Marcos de orientação 

  1. Categoria de gênero

A sociedade é um tecido de relações: sociais, geracionais, étnicas, raciais, de classe e de gênero. As relações de gênero são uma conceituação que cada grupo social elabora determinando o papel a ser ocupado pela mulher e pelo homem na sociedade e as atitudes a serem vividas: construídas determinando papéis e atitudes.

  1. Leitura histórica na perspectiva da mulher

A história oficial é his-tory, quer dizer, história de homens vencedores, ricos e brancos. As mulheres sobrevivem, ou melhor, são silenciadas e anuladas. Esta maneira de fazer história é também arraigada na bíblia e nas nossas igrejas: nossa história de fé é história patriarcal.

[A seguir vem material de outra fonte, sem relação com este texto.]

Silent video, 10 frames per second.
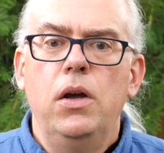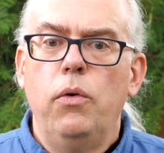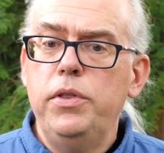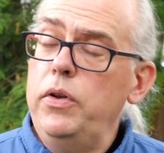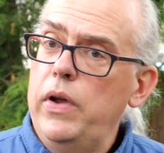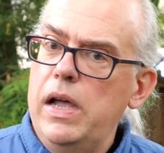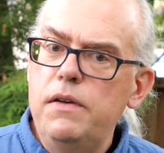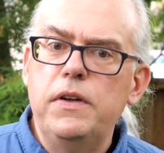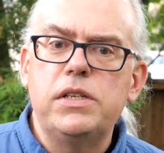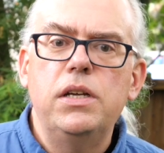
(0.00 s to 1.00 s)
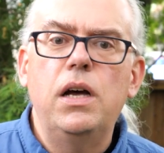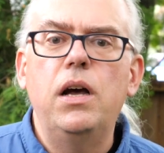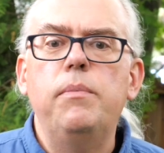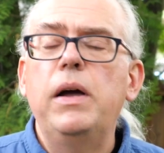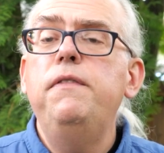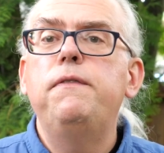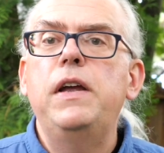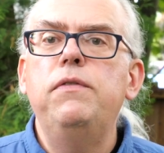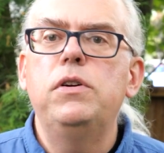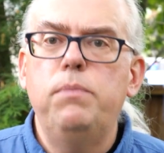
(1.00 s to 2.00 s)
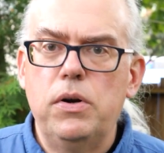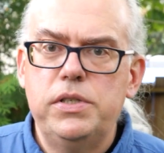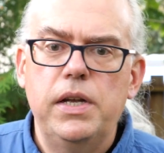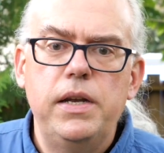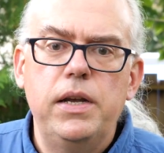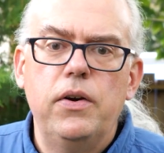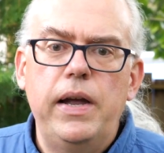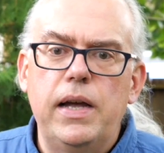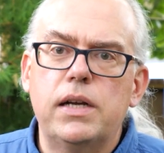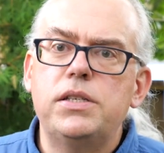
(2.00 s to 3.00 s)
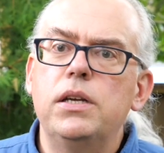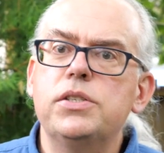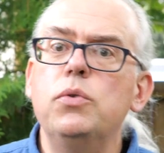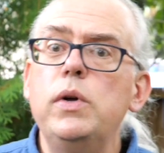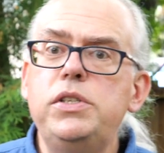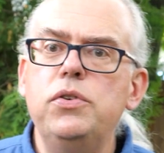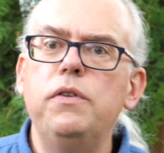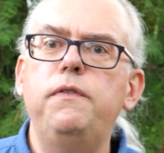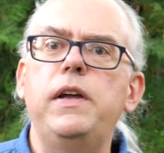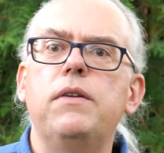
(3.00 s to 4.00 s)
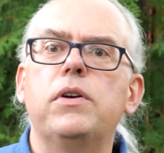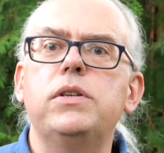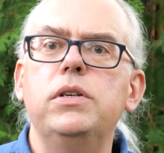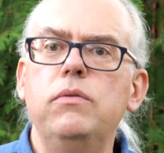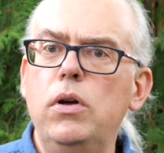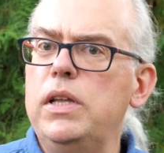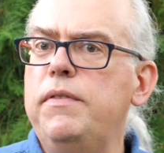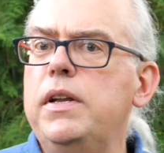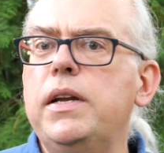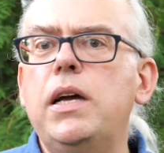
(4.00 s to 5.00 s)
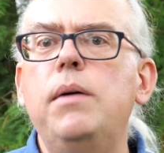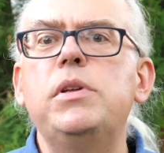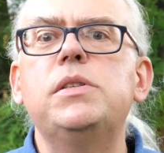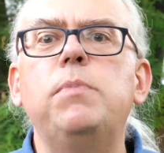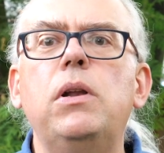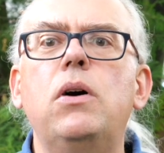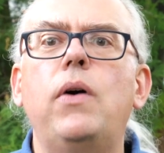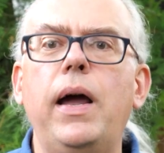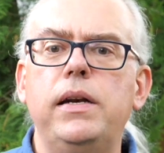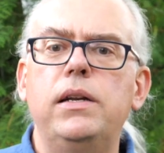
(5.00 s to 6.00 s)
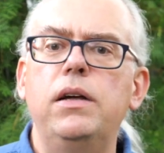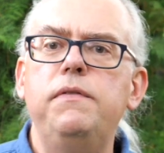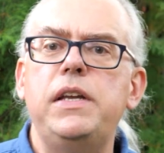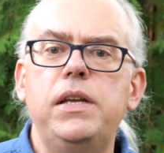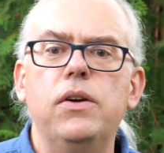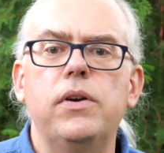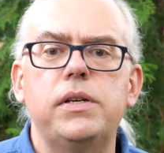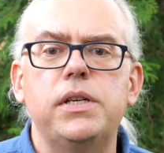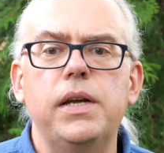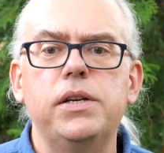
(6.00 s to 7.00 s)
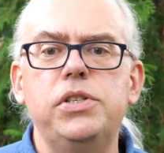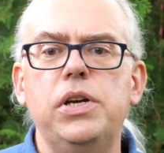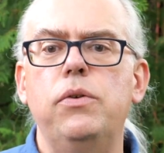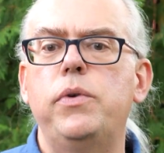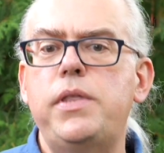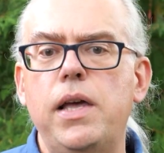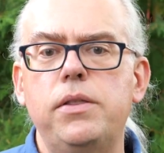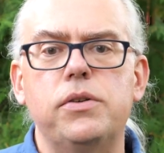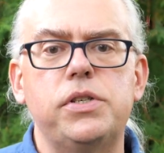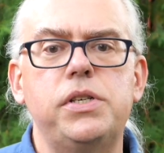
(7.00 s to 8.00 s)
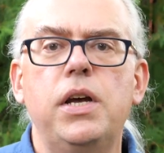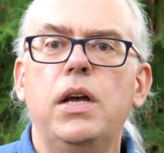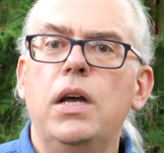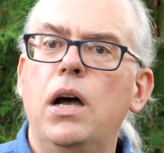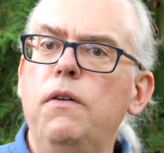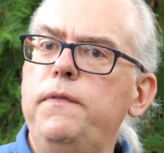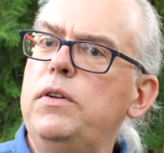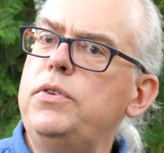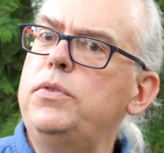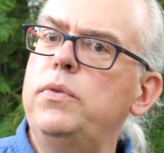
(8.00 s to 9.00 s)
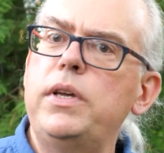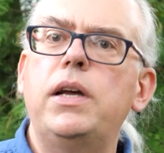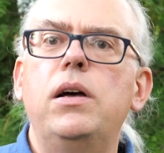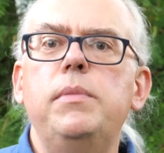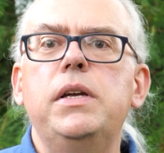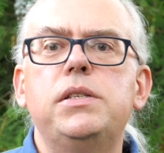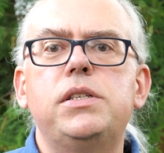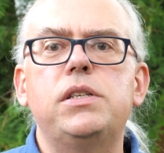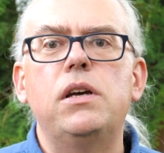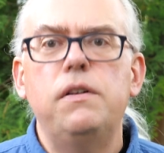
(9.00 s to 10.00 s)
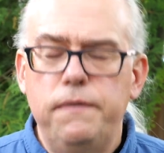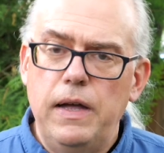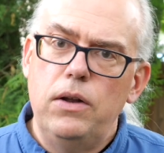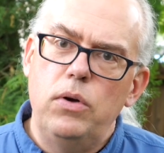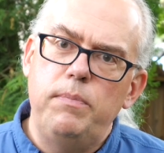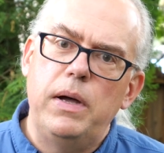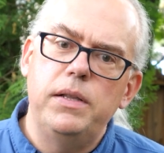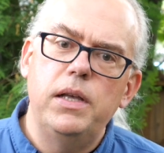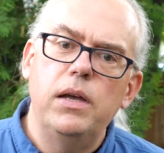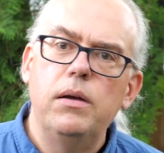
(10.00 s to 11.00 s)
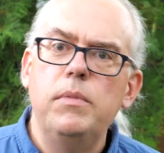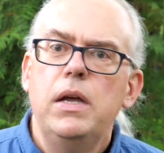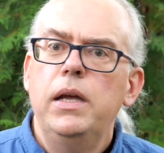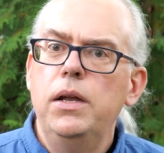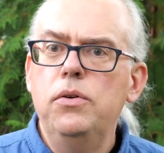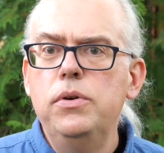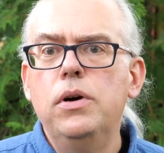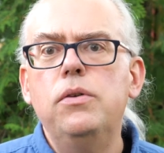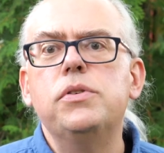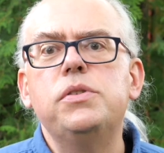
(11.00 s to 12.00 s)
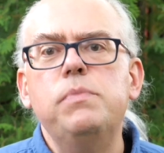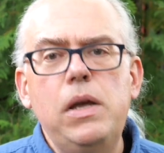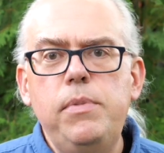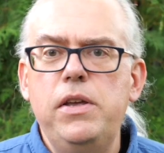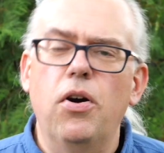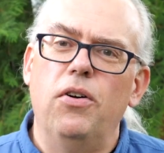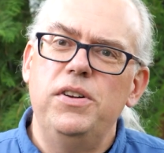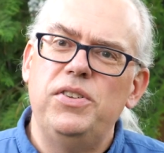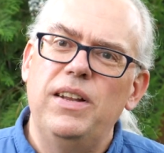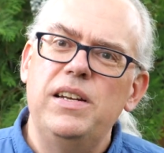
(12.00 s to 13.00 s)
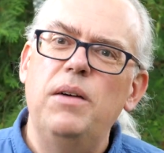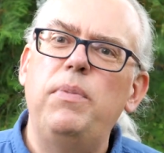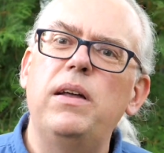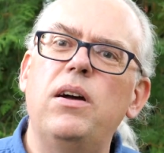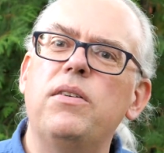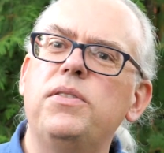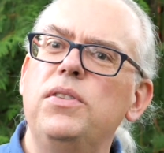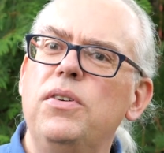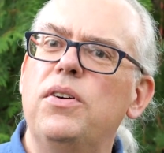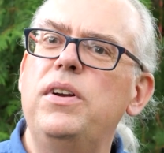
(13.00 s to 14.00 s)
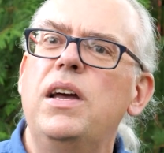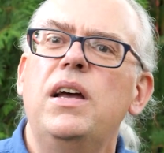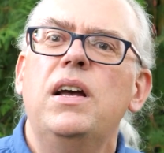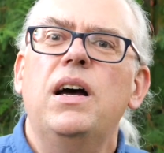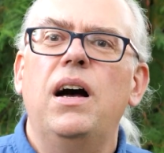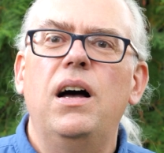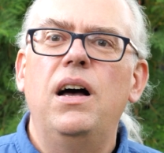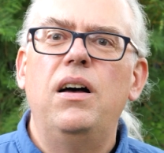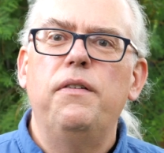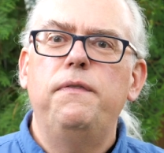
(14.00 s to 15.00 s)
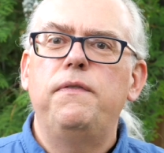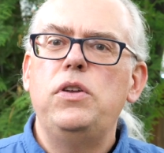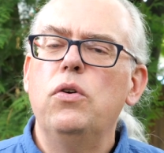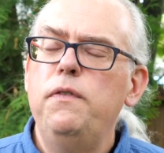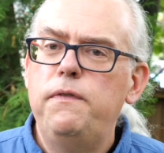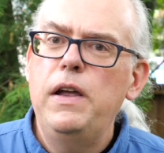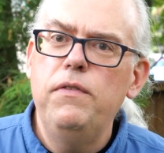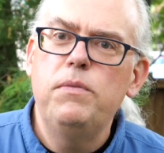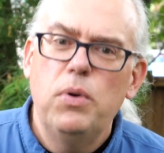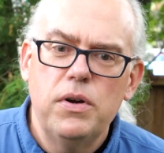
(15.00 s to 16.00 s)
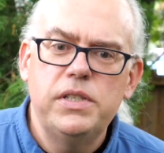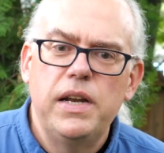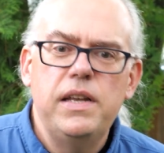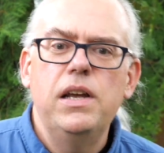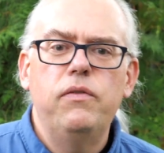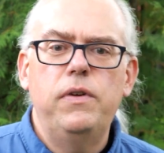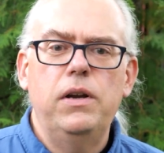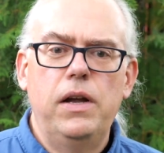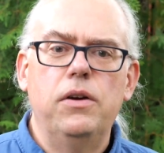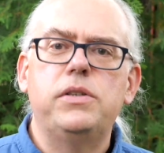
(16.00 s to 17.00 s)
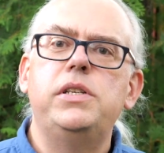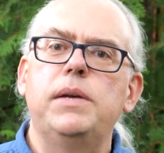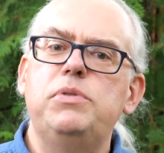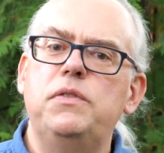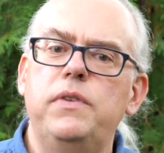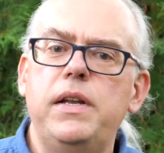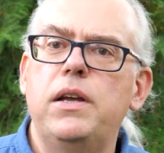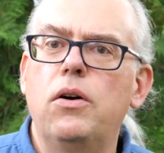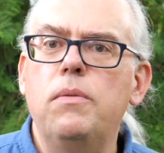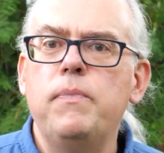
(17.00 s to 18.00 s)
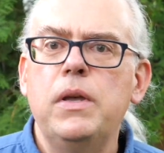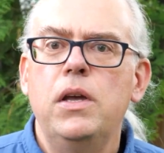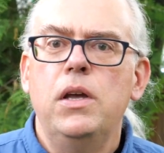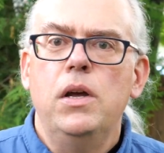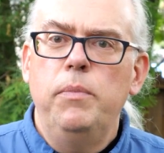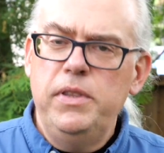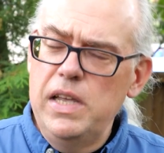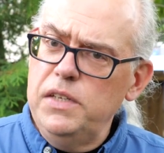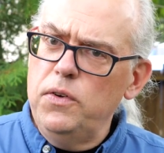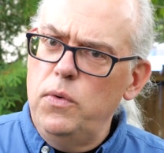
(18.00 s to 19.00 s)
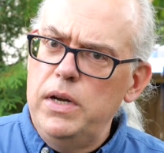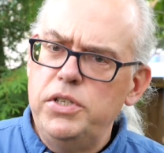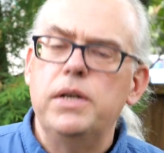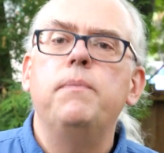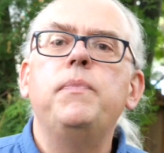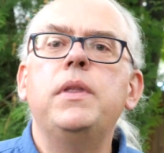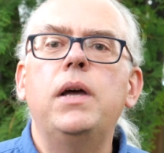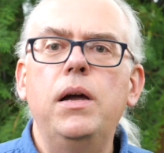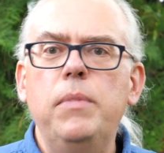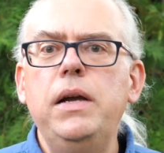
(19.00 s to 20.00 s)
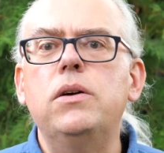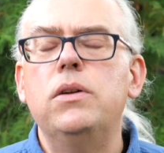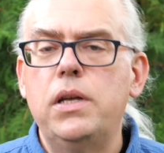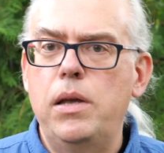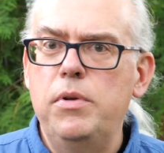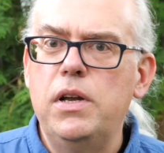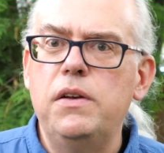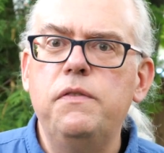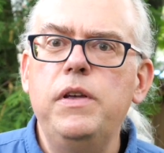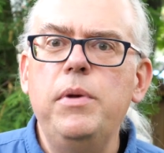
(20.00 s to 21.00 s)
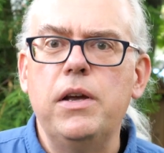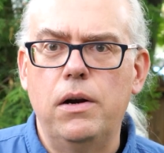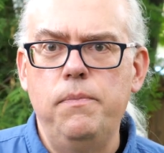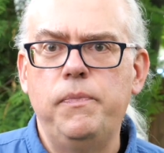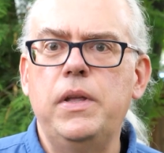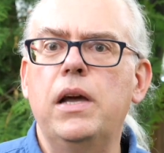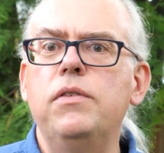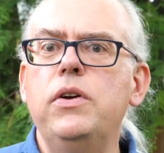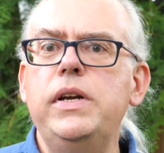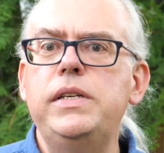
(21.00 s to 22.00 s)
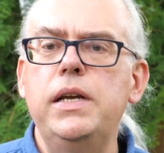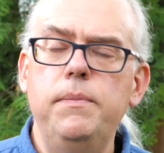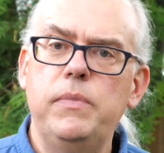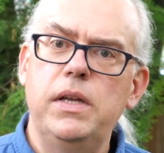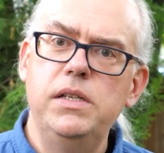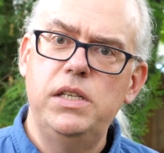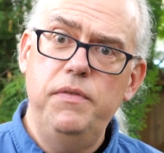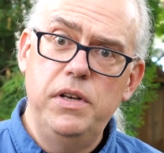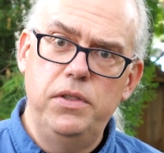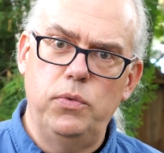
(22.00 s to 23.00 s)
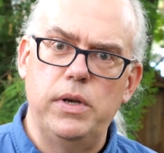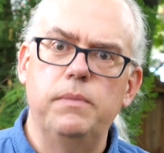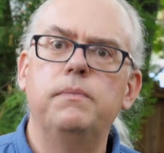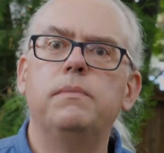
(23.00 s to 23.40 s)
Well, there you have it, uh, my favorite Parks on the Air hacks. So what's your favorite? Well, leave it in the comments below. I'd love to hear it and share it with the others. I'll filter through the comments, uh, follow up on them, and who knows, maybe yours will end up on our third uh, Your Favorite Parks on the Air, Air Tips video. But thanks for watching. I'm Michael, KB9VBR. Have a great day in 73.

  1. Teologia e Espiritualidade da mulher

Todo nosso ser fala do Divino: tem entranhas, tem útero, tem seios… Cuidados maternais, gratuidade, fidelidade… Força criadora e regeneradora… Nosso corpo de mulher fala da Deusa: nos desafia a nomear a Deusa, a encontrar a espiritualidade que nos sustente em dar à luz relações curadas e recriadas.

  1. Autoridade Bíblica

Acontece um encontro: o corpo das mulheres e o corpo que é o texto bíblico. Corpos que anseiam se tocar, toques amorosos, tristes… Provocam uma pergunta: onde reside a autoridade bíblica? A Divindade se revela como dádiva nas relações dos corpos e dos corpos-textos. A autoridade bíblica se revela nas múltiplas relações que tecem a vida, que assumem a defesa da vida como sagrada.

A autoridade bíblica brota dos corpos e das relações cotidianas e políticas em defesa da vida. É a Liberdade de dar respostas parciais, luzes ao hoje, mas que amanhã terão outra luz. Liberdade de recriar, reescrever, festejar, celebrar, encontrar o sagrado na vida cotidiana e política.